4 Game Theoretical Framework

Based on the analysis on the relationships of multiple agents, we summarize a general game theoretical framework in Fig. 11.5. In the framework, we suppose it is an iterative scenario where all the agents are able to take actions during each time interval. Within the same time interval, we further classify the agents into multiple levels. The agents at top level act first. Based on the observation of the actions in top levels, the agents in lower levels behave correspondingly. Moreover, within each level, there are multiple agents take actions simultaneously.
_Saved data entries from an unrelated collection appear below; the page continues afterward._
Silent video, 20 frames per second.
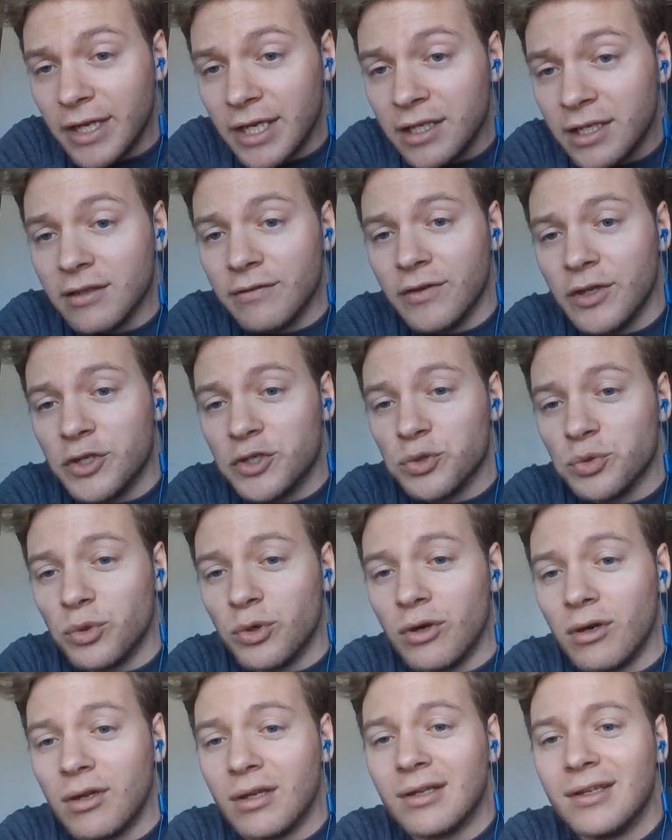
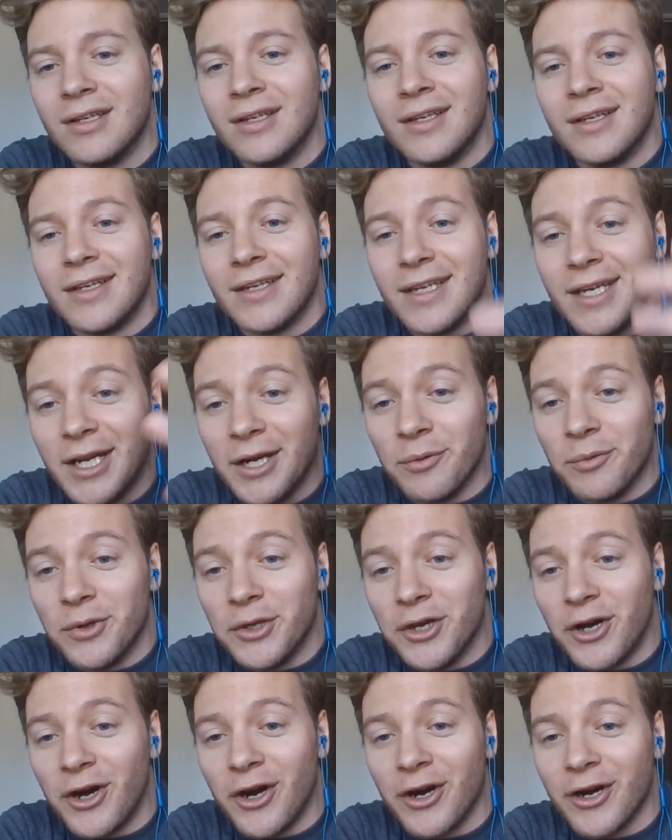individual. Here
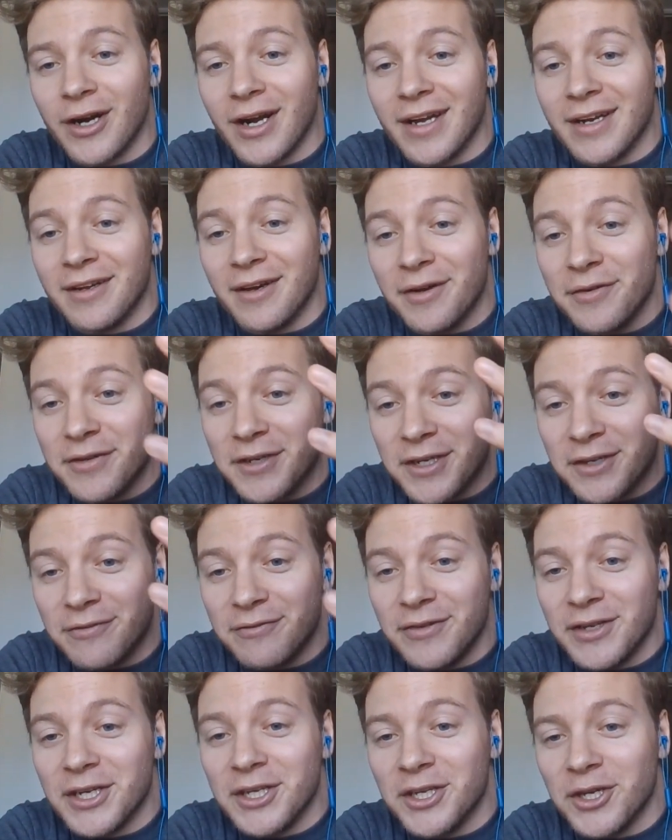we are on a
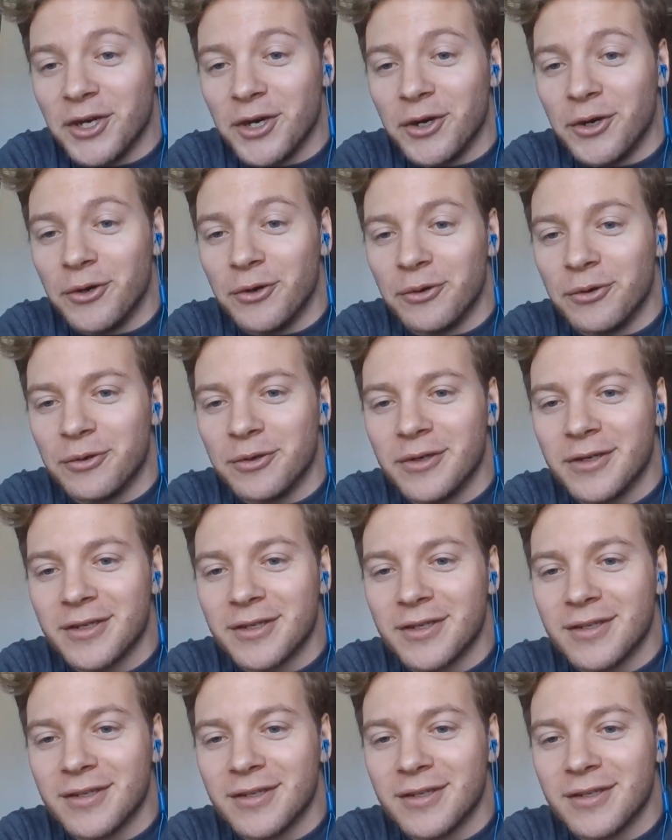video,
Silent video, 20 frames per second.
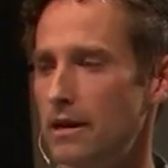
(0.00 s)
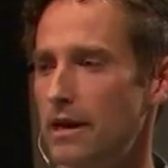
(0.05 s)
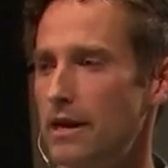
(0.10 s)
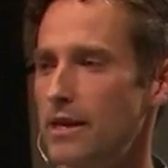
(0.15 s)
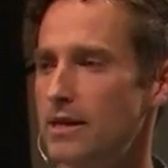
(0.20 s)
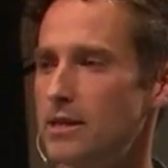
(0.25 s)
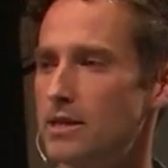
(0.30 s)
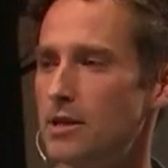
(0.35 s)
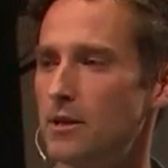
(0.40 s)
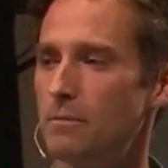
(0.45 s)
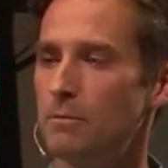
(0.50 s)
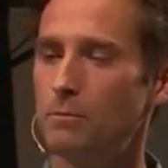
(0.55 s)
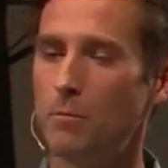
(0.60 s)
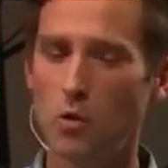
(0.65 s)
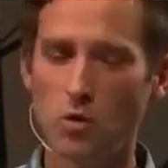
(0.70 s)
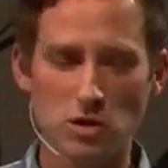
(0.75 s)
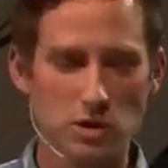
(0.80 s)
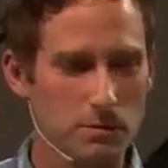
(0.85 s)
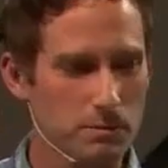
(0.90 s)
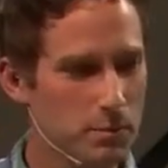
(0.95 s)
is the
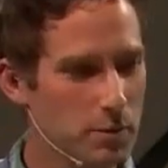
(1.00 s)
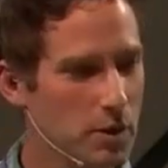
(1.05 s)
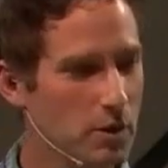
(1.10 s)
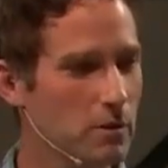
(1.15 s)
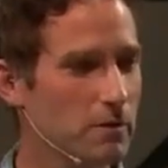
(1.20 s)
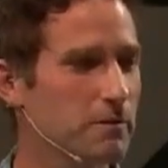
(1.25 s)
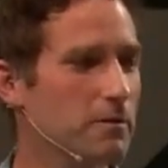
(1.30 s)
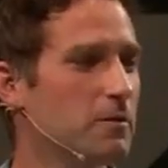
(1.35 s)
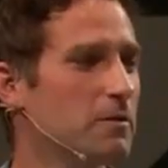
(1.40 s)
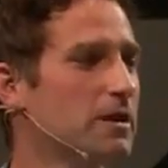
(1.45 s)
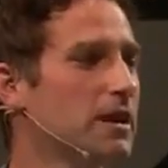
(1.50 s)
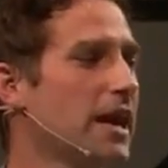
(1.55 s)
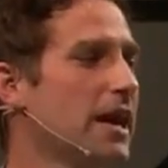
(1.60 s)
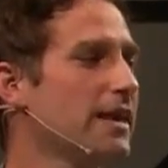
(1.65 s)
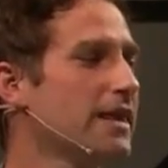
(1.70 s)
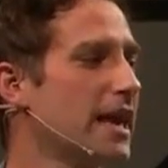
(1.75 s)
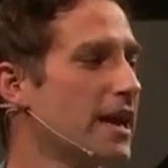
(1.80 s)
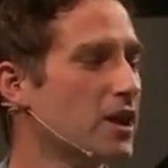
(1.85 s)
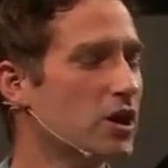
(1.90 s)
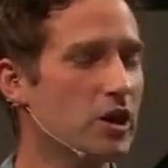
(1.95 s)
most beautiful
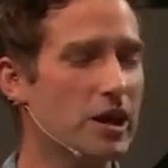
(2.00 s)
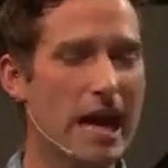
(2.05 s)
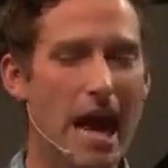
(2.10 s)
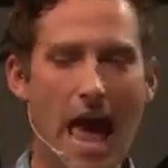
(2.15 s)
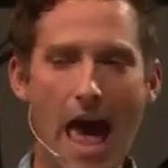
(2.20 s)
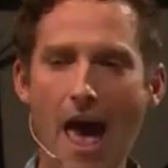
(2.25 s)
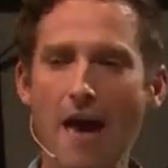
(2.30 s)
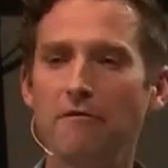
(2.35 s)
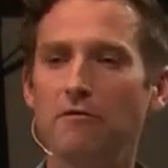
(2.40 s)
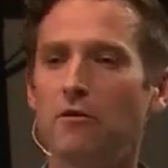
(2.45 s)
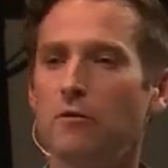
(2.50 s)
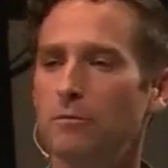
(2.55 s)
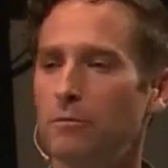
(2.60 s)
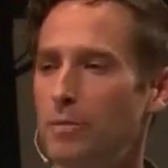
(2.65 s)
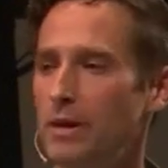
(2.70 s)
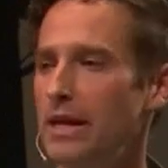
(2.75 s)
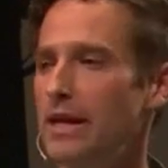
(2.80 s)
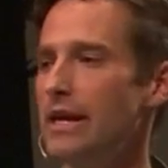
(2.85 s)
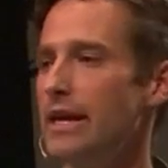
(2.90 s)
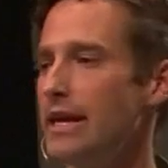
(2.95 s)
thing that could ever
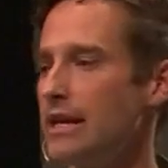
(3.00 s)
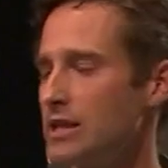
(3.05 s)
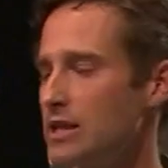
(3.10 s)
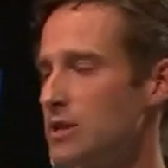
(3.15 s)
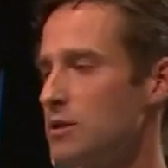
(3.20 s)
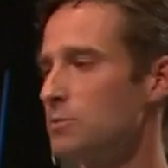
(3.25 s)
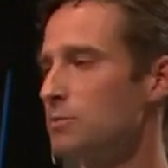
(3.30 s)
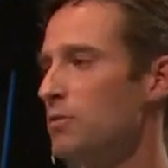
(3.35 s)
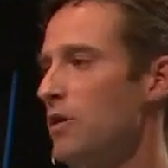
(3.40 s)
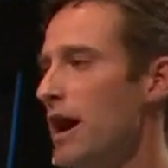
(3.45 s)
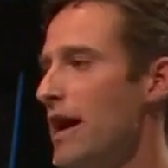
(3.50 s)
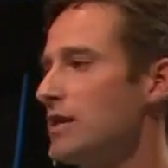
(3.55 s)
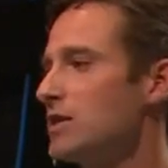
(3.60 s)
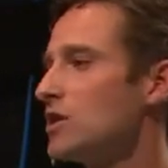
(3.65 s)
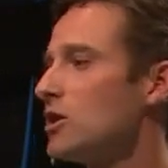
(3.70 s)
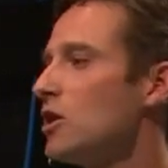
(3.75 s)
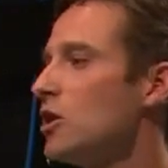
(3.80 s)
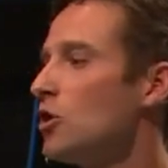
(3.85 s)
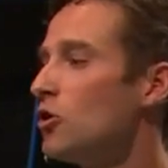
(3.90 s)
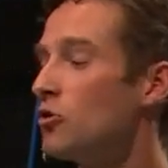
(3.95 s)
be
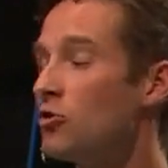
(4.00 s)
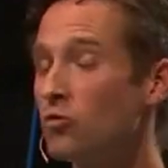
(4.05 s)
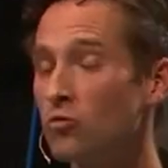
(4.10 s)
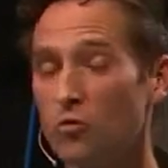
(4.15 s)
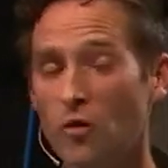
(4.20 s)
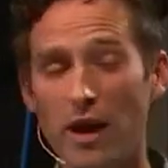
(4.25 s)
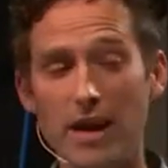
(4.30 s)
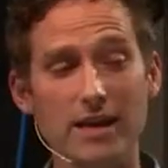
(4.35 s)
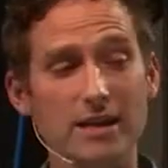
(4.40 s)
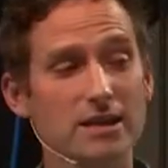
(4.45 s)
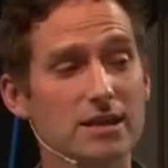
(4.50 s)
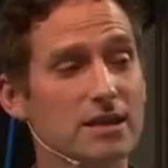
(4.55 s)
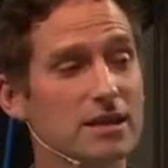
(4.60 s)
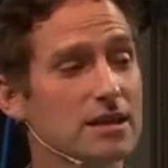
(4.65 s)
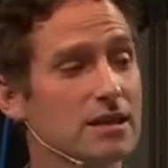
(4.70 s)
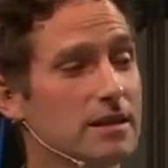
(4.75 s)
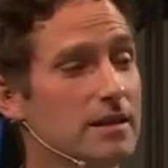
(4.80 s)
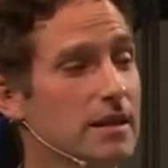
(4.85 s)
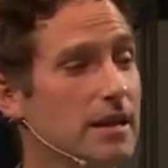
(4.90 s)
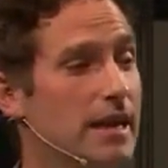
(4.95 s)
expressed.
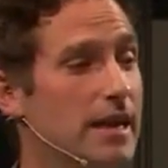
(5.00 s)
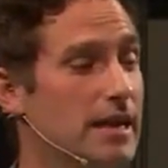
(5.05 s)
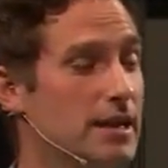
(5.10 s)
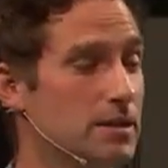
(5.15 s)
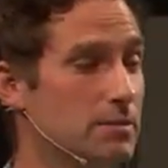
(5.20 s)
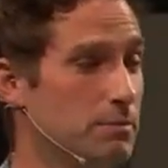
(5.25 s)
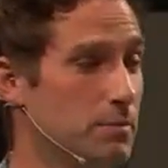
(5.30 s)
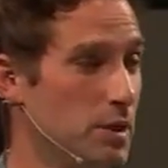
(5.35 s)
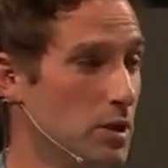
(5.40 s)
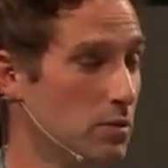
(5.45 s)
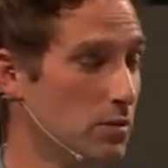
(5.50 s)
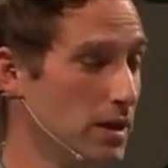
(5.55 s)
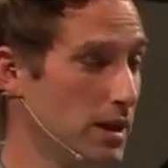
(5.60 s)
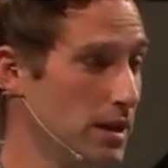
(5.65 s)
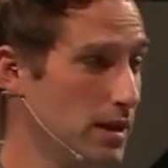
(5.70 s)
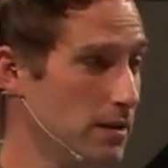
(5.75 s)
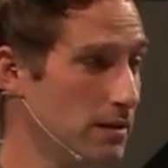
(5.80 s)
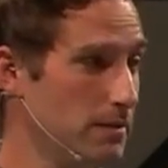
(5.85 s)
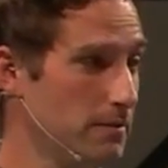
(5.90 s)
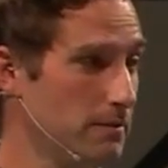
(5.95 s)
Grace is
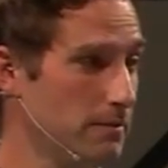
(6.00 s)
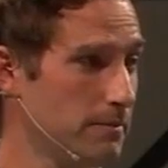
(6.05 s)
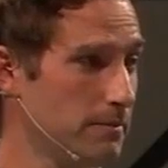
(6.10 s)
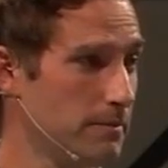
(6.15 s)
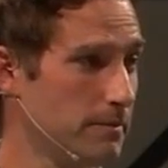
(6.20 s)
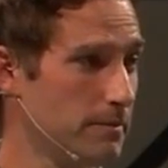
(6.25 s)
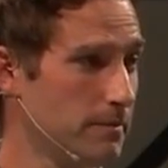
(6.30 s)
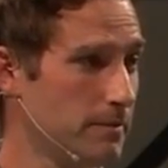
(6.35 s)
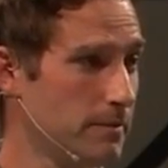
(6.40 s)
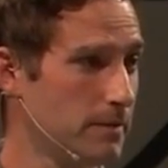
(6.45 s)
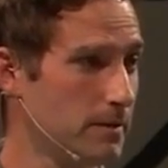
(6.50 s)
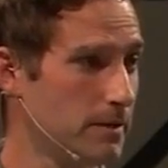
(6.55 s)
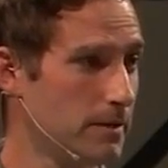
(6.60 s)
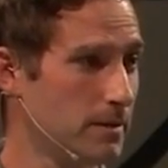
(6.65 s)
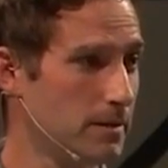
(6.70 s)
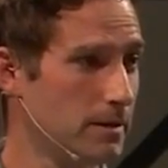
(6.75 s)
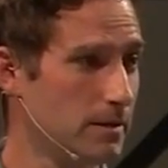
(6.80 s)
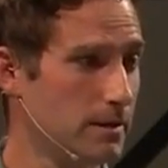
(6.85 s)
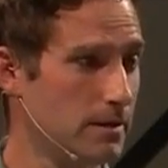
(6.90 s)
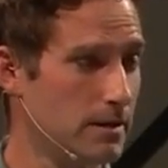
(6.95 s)
beauty.
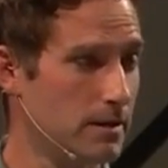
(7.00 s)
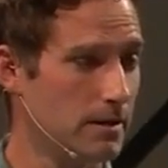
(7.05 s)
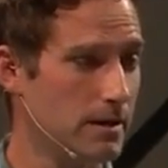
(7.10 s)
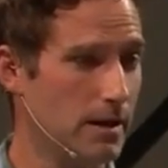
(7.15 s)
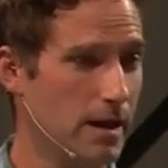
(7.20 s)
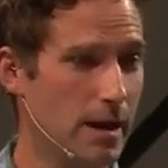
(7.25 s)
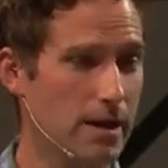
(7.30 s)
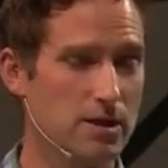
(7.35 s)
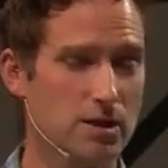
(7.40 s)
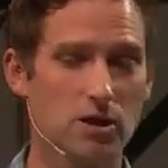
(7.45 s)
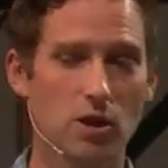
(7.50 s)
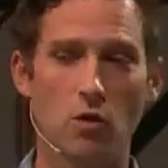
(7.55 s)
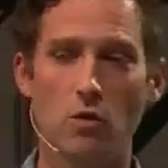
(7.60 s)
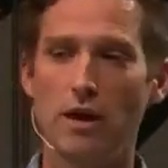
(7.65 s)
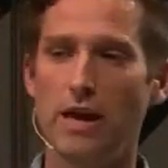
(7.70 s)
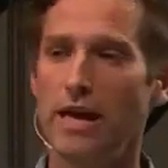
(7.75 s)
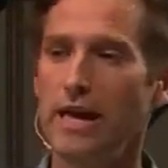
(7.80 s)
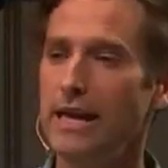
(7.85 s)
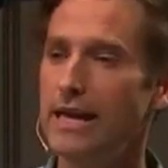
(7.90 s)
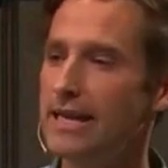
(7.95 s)
And so
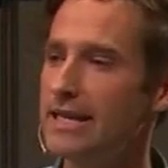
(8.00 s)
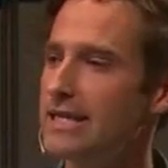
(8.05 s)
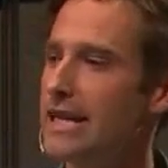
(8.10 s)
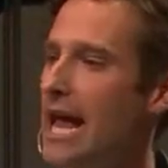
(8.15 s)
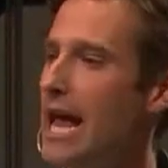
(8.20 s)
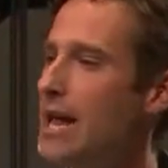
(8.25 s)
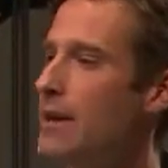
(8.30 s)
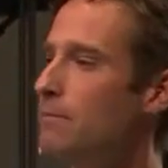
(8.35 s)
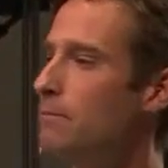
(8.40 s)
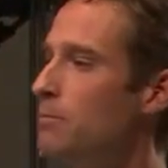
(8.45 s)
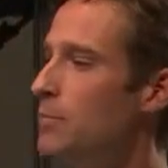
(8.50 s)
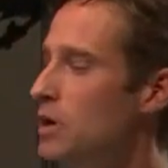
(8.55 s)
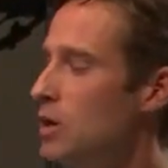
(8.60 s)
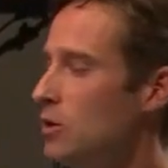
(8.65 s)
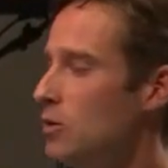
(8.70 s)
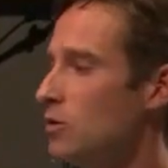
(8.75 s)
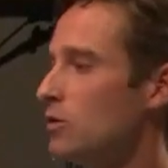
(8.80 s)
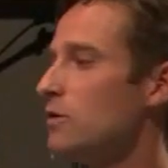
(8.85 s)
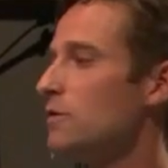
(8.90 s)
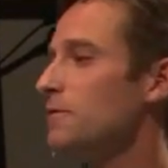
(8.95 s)
it is a
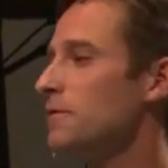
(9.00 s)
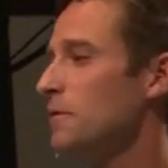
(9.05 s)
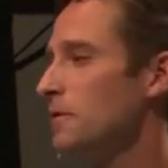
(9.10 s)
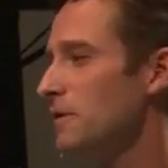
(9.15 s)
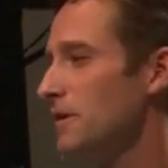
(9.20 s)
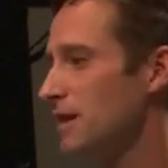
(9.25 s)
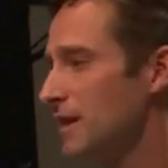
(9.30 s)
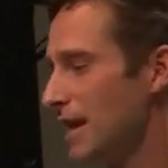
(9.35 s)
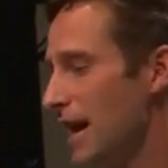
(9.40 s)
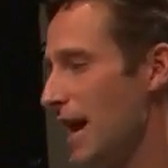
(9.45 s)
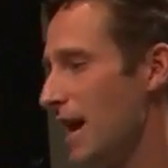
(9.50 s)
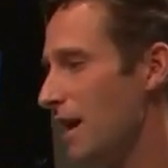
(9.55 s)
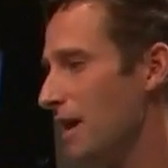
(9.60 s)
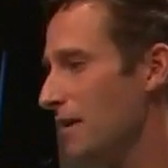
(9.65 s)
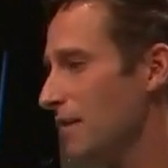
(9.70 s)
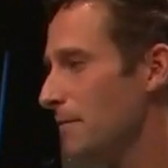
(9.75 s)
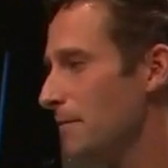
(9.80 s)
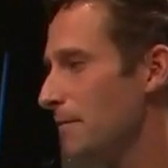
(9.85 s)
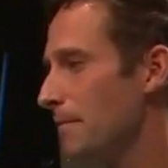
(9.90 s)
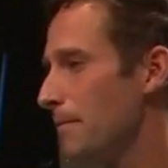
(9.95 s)
beautiful thing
Accordingly, the stackelberg equilibrium is expected between each two levels and the Nash equilibrium or correlated equilibrium is expected for all agents within one level.

Fig. 11.5
figure 5

Game theoretical framework

The game theoretical framework can be regarded as a general structure to deal with all kinds of multi-agent reinforcement learning problems. For further tests and evaluations, various multi-agent platforms have been put forward. For example, AlphaStar is the platform for simulating the behaviors of multiple agents in StarCraft video game. Multi-agent connected autonomous driving (MACAD) platform (Palanisamy 2019) is provided for learning and adapting the driving environment. Google research football (Kurach et al. 2019) is the platform to simulate football games for multiple autonomous agents. Based on the multi-agent platforms in different kinds of scenarios, detailed game theoretical framework for multi-agent reinforcement learning can be proposed and analyzed for optimal strategies.